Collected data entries
◇ ◇ ◇ ◇ ◇ ◇ ◇
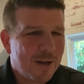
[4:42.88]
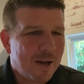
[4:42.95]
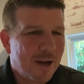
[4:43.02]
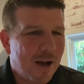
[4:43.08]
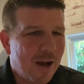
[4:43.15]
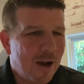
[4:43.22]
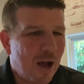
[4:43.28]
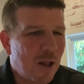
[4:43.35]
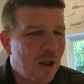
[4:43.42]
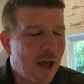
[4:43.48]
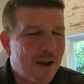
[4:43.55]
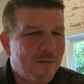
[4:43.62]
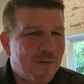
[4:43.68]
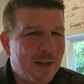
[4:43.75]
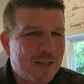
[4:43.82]
uh, a lot
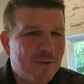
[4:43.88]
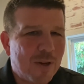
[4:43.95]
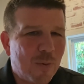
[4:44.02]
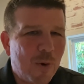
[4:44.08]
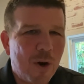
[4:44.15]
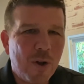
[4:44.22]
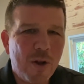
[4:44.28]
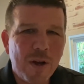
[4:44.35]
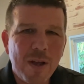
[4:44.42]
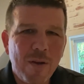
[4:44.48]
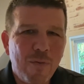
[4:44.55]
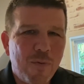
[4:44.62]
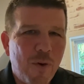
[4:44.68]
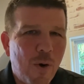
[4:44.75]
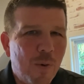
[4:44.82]
of things that we're looking
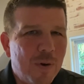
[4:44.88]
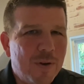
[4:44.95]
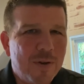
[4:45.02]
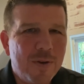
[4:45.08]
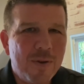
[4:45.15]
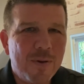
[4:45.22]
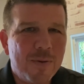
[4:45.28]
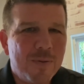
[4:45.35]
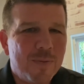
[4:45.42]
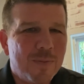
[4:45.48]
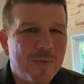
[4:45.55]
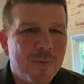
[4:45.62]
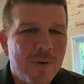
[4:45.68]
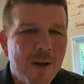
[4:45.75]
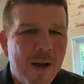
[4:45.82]
forward to.
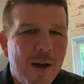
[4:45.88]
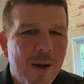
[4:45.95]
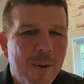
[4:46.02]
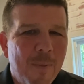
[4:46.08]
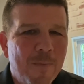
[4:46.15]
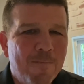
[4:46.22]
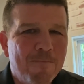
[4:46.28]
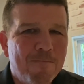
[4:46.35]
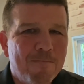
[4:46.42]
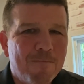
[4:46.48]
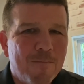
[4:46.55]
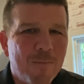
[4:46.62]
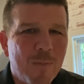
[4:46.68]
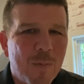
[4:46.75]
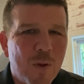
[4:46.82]
Um,
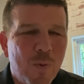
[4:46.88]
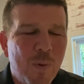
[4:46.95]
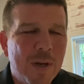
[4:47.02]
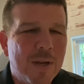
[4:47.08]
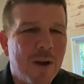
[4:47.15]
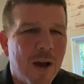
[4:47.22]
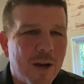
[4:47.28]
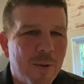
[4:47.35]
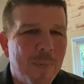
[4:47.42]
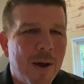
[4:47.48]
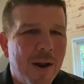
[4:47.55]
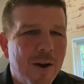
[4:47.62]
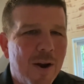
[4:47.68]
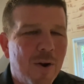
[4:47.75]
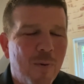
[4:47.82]
we talk
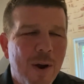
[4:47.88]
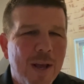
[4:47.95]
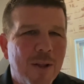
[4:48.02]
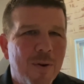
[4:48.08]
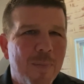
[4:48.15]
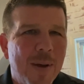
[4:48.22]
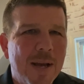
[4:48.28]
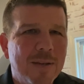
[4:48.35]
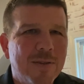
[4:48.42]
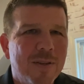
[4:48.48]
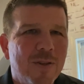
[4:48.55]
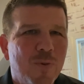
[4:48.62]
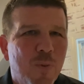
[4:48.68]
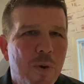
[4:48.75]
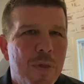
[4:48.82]
about it on a regular
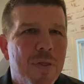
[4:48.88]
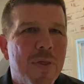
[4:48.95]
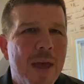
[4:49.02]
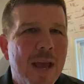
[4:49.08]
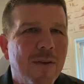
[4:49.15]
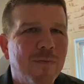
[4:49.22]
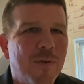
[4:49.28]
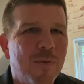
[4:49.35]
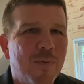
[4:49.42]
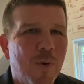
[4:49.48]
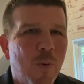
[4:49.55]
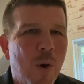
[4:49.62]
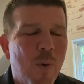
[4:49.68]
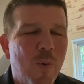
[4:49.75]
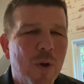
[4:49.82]
basis. We're thankful for
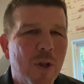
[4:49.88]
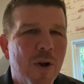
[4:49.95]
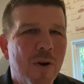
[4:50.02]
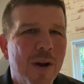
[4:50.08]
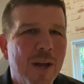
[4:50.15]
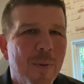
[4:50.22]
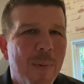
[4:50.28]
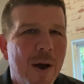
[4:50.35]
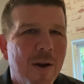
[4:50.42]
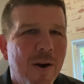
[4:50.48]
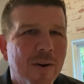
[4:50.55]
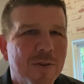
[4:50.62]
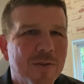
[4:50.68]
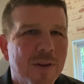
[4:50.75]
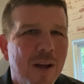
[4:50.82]
what we're learning about
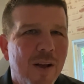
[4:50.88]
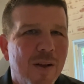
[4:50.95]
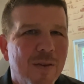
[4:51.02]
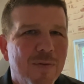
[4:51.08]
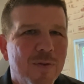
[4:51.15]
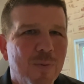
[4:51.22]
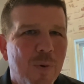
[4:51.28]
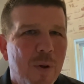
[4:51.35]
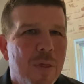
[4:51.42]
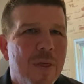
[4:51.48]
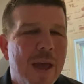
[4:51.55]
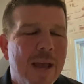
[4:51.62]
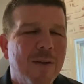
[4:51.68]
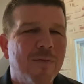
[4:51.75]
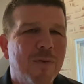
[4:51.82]
ourselves. We're
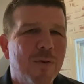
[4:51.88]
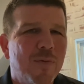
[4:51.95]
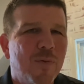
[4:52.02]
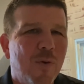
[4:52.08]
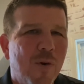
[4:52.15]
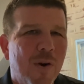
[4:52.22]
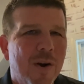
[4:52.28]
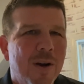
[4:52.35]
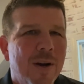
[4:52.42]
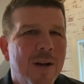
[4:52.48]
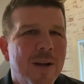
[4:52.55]
thankful for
◇ ◇ ◇ ◇ ◇ ◇ ◇
▸ **What is needed**
The copy you produce must hold all the records above exactly and none of their pictures.

▸ **Task solution**
[4:42.88]
[4:42.95]
[4:43.02]
[4:43.08]
[4:43.15]
[4:43.22]
[4:43.28]
[4:43.35]
[4:43.42]
[4:43.48]
[4:43.55]
[4:43.62]
[4:43.68]
[4:43.75]
[4:43.82]
uh, a lot
[4:43.88]
[4:43.95]
[4:44.02]
[4:44.08]
[4:44.15]
[4:44.22]
[4:44.28]
[4:44.35]
[4:44.42]
[4:44.48]
[4:44.55]
[4:44.62]
[4:44.68]
[4:44.75]
[4:44.82]
of things that we're looking
[4:44.88]
[4:44.95]
[4:45.02]
[4:45.08]
[4:45.15]
[4:45.22]
[4:45.28]
[4:45.35]
[4:45.42]
[4:45.48]
[4:45.55]
[4:45.62]
[4:45.68]
[4:45.75]
[4:45.82]
forward to.
[4:45.88]
[4:45.95]
[4:46.02]
[4:46.08]
[4:46.15]
[4:46.22]
[4:46.28]
[4:46.35]
[4:46.42]
[4:46.48]
[4:46.55]
[4:46.62]
[4:46.68]
[4:46.75]
[4:46.82]
Um,
[4:46.88]
[4:46.95]
[4:47.02]
[4:47.08]
[4:47.15]
[4:47.22]
[4:47.28]
[4:47.35]
[4:47.42]
[4:47.48]
[4:47.55]
[4:47.62]
[4:47.68]
[4:47.75]
[4:47.82]
we talk
[4:47.88]
[4:47.95]
[4:48.02]
[4:48.08]
[4:48.15]
[4:48.22]
[4:48.28]
[4:48.35]
[4:48.42]
[4:48.48]
[4:48.55]
[4:48.62]
[4:48.68]
[4:48.75]
[4:48.82]
about it on a regular
[4:48.88]
[4:48.95]
[4:49.02]
[4:49.08]
[4:49.15]
[4:49.22]
[4:49.28]
[4:49.35]
[4:49.42]
[4:49.48]
[4:49.55]
[4:49.62]
[4:49.68]
[4:49.75]
[4:49.82]
basis. We're thankful for
[4:49.88]
[4:49.95]
[4:50.02]
[4:50.08]
[4:50.15]
[4:50.22]
[4:50.28]
[4:50.35]
[4:50.42]
[4:50.48]
[4:50.55]
[4:50.62]
[4:50.68]
[4:50.75]
[4:50.82]
what we're learning about
[4:50.88]
[4:50.95]
[4:51.02]
[4:51.08]
[4:51.15]
[4:51.22]
[4:51.28]
[4:51.35]
[4:51.42]
[4:51.48]
[4:51.55]
[4:51.62]
[4:51.68]
[4:51.75]
[4:51.82]
ourselves. We're
[4:51.88]
[4:51.95]
[4:52.02]
[4:52.08]
[4:52.15]
[4:52.22]
[4:52.28]
[4:52.35]
[4:52.42]
[4:52.48]
[4:52.55]
thankful for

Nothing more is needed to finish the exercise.